Mr Juncker insinuated that the former London mayor’s depiction of the EU is “in line with reality”.

Mr Johnson insisted that his pro-Leave views are in line with reality and that the EU is turning into a federal super state.

“What the British people want to hear is slightly less from international observers and more about the arguments,” he said.

Welcome to Brussels

The war of words were sparked at a press conference at the G7 summit in Japan when Mr Juncker was asked to comment on Mr Johnson’s comparison of the EU’s efforts to unify Europe, with earlier attempts by Napoleon and Hitler.

The European Commission chief said he had read in the papers “that Boris Johnson spent part of his life in Brussels”, adding: “It’s time for him to come back to Brussels, in order to check in Brussels if everything he’s telling British people is in line with reality.  The exchange was precipitated by comments Johnson made in The Telegraph that the EU was reminiscent of repeated attempts to rediscover the “golden age of peace and prosperity under the Romans”.

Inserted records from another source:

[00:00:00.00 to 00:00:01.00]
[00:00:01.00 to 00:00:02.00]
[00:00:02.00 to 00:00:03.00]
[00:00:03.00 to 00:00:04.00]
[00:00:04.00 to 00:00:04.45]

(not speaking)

“Napoleon, Hitler, various people tried this out, and it ends tragically. The EU is an attempt to do this by different methods,” Johnson said at the time.

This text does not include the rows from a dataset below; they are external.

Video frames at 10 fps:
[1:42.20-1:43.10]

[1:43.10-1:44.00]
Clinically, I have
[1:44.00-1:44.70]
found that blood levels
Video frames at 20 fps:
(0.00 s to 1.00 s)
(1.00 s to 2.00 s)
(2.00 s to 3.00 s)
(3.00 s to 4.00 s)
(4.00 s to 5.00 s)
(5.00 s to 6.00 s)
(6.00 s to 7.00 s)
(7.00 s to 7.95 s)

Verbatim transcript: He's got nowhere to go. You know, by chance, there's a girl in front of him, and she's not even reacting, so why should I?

“But fundamentally what is lacking is the eternal problem, which is that there is no underlying loyalty to the idea of Europe, he added.

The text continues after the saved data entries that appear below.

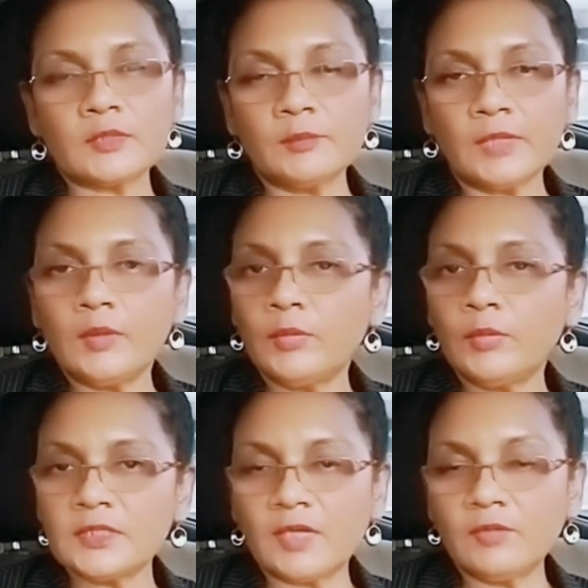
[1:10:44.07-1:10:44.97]
Sometimes the
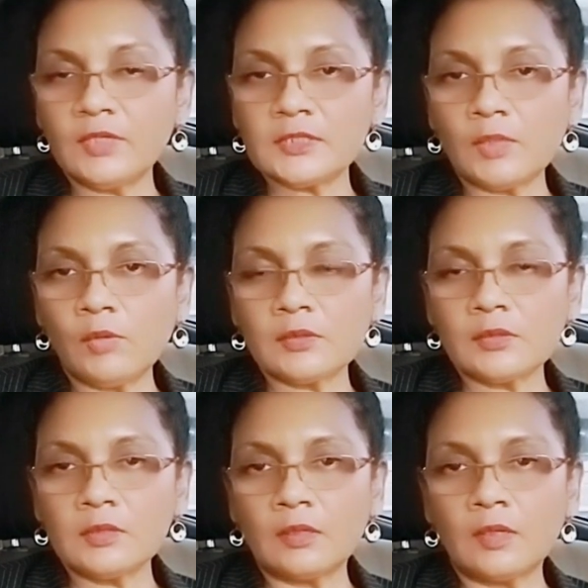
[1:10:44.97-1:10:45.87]
parents have things they want to
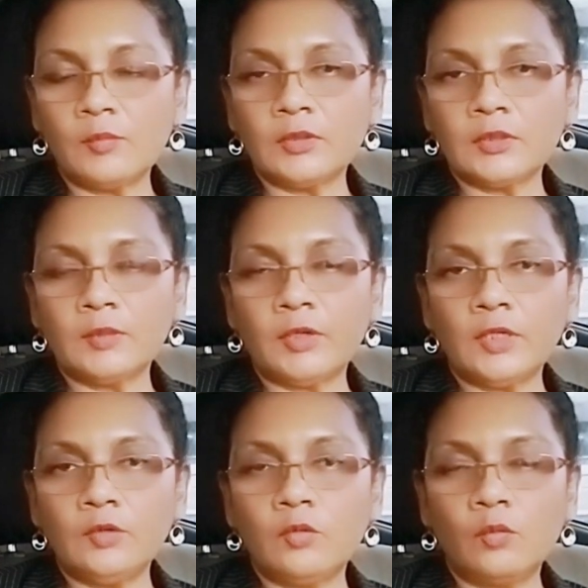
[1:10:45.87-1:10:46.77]
talk about, you know, but
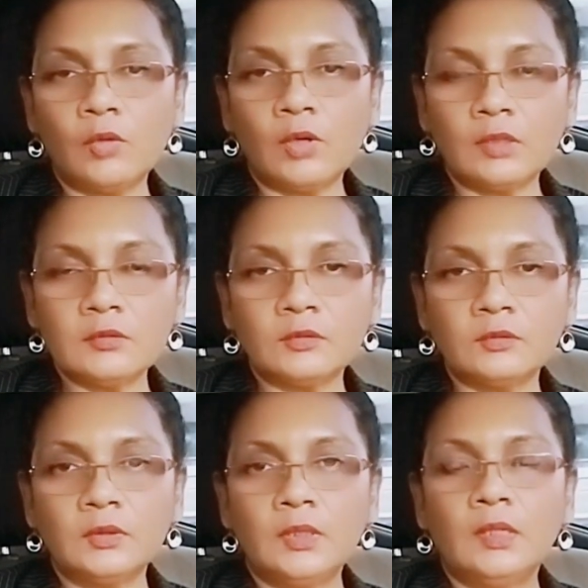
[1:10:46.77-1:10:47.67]
they don't want
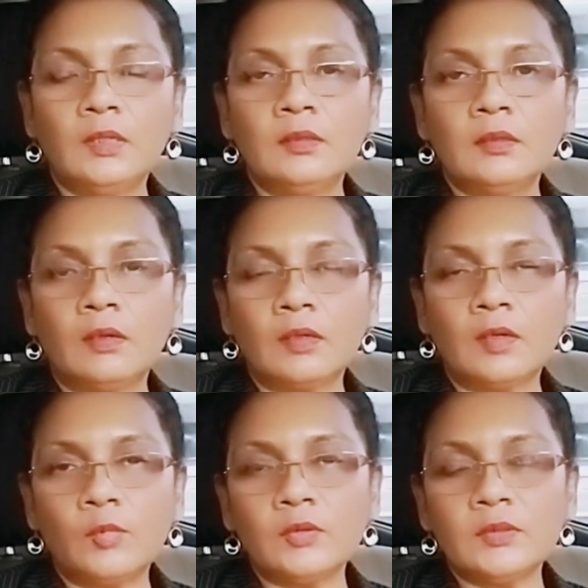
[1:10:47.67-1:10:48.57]
to talk
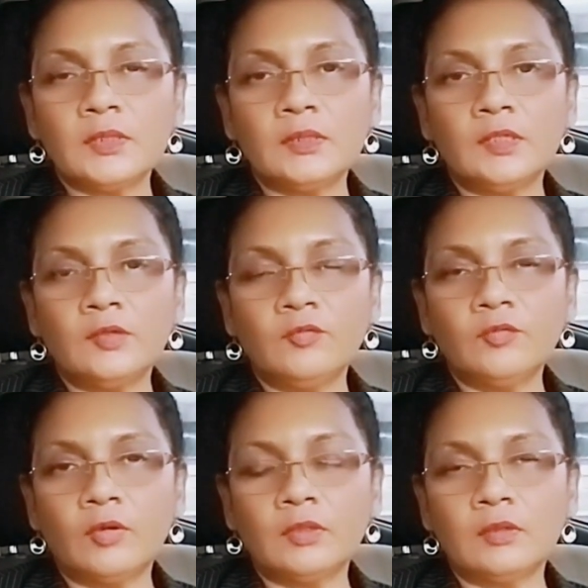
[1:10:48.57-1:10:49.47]
about it in
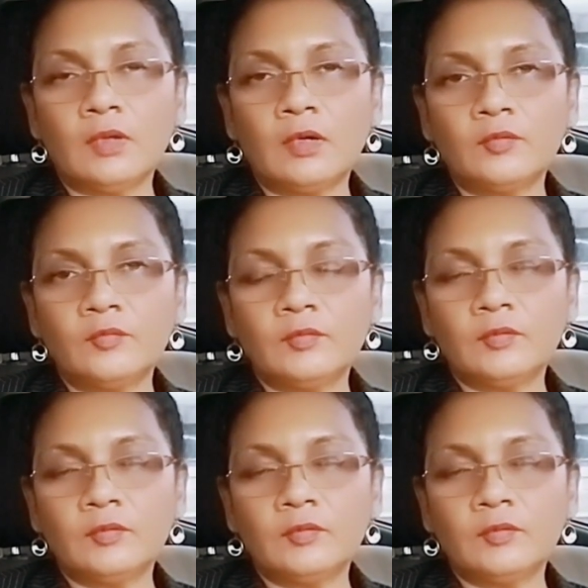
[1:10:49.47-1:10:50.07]
front of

“There is no single authority that anybody respects or understands. That is causing this massive democratic void.”

Working relationship?

Mr Juncker seemed to suggest that  he would only have a good relationship with Johnson as Prime Minister if we stayed in Europe. He stated “The atmosphere of our talks would be better if Britain is staying in the European Union.”

BRUSSELS

Mr Johnson, who spent several years in Brussels as EU correspondent for the Daily Telegraph before embarking into politics, dismissed both EU figures as “unelected bureaucrats”.

He labeled the aspirations and plans of Brussel as plans for “a federal united states of Europe”.

Arguing that the EU is “deeply anti-democratic”, he urged politicians to “be straight with the public” that the 23 June referendum “is their last chance really to go for a different approach”.